• Exercise requirements:
A faithful copy of the data, pictures omitted, is the required answer.

Available data START

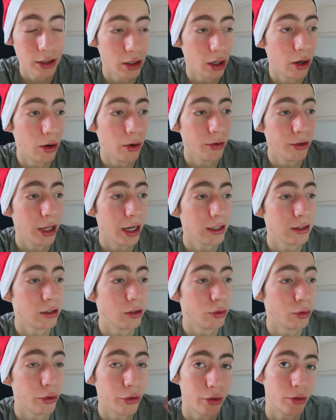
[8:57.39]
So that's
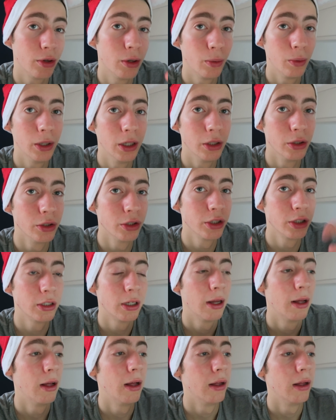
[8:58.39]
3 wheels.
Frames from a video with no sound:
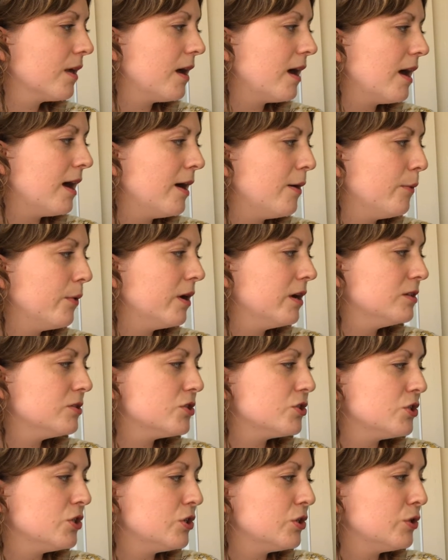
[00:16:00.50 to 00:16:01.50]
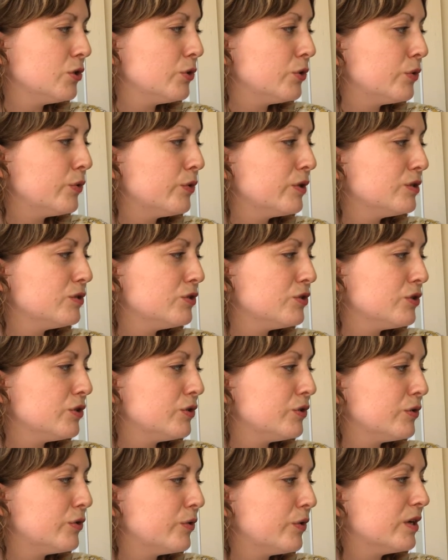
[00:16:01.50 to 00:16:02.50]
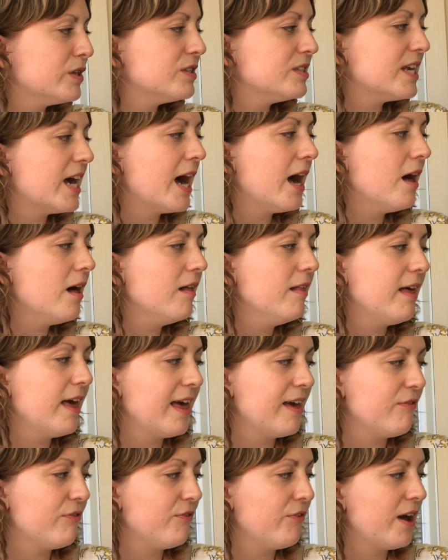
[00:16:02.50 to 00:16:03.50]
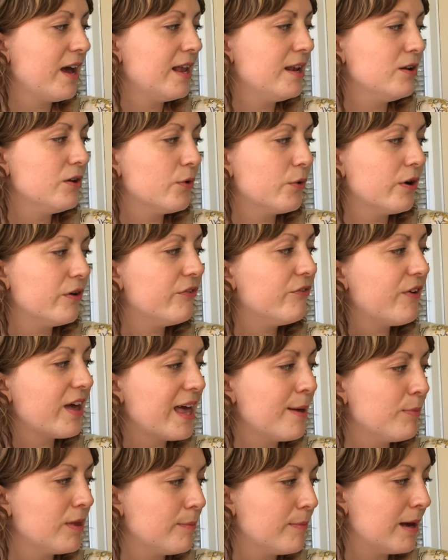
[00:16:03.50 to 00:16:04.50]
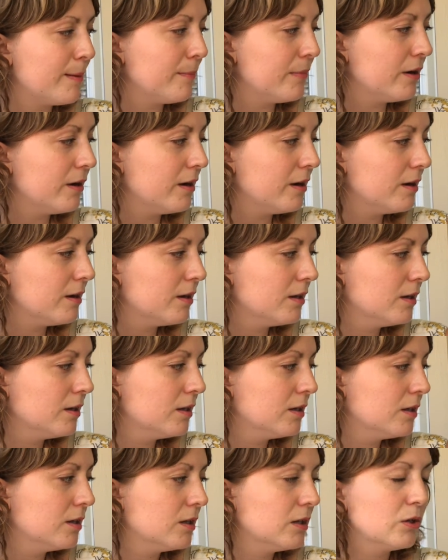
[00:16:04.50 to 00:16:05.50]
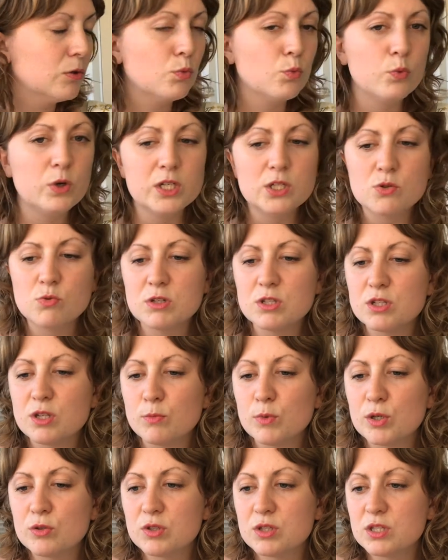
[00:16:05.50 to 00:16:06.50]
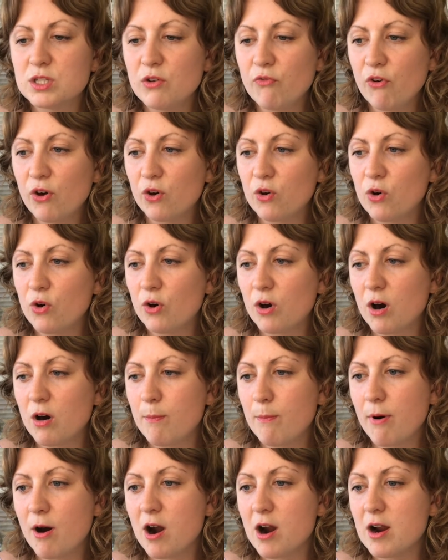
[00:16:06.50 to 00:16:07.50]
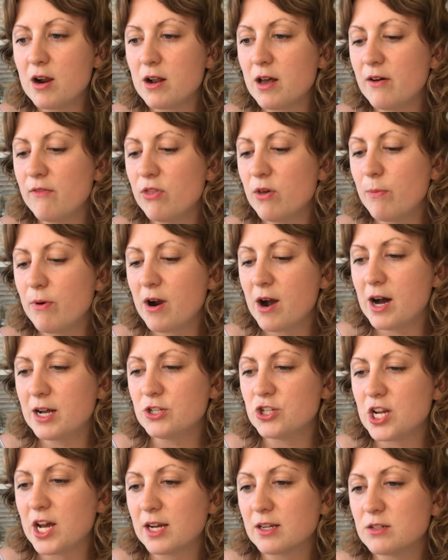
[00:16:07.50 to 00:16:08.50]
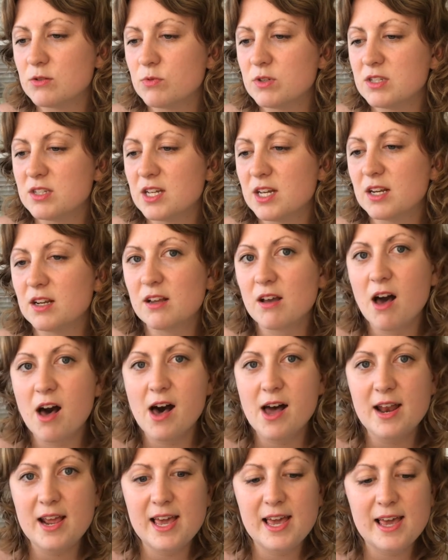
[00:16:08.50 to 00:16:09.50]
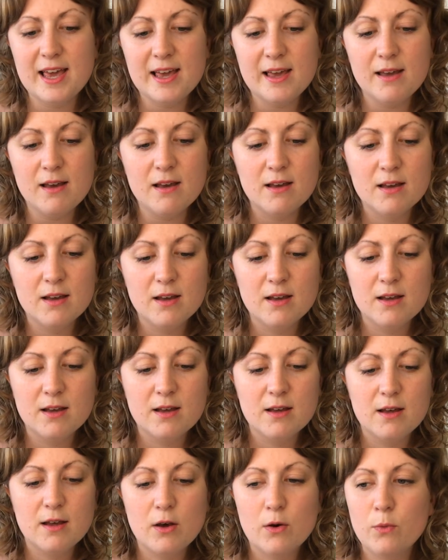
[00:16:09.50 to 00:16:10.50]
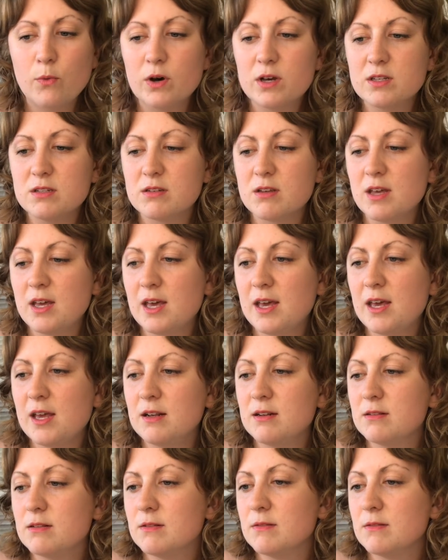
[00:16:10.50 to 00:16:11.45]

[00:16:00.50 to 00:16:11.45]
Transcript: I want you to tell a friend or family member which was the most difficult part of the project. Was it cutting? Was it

Available data END

• Exercise solution:
[8:57.39]
So that's
[8:58.39]
3 wheels.
Frames from a video with no sound:
[00:16:00.50 to 00:16:01.50]
[00:16:01.50 to 00:16:02.50]
[00:16:02.50 to 00:16:03.50]
[00:16:03.50 to 00:16:04.50]
[00:16:04.50 to 00:16:05.50]
[00:16:05.50 to 00:16:06.50]
[00:16:06.50 to 00:16:07.50]
[00:16:07.50 to 00:16:08.50]
[00:16:08.50 to 00:16:09.50]
[00:16:09.50 to 00:16:10.50]
[00:16:10.50 to 00:16:11.45]

[00:16:00.50 to 00:16:11.45]
Transcript: I want you to tell a friend or family member which was the most difficult part of the project. Was it cutting? Was it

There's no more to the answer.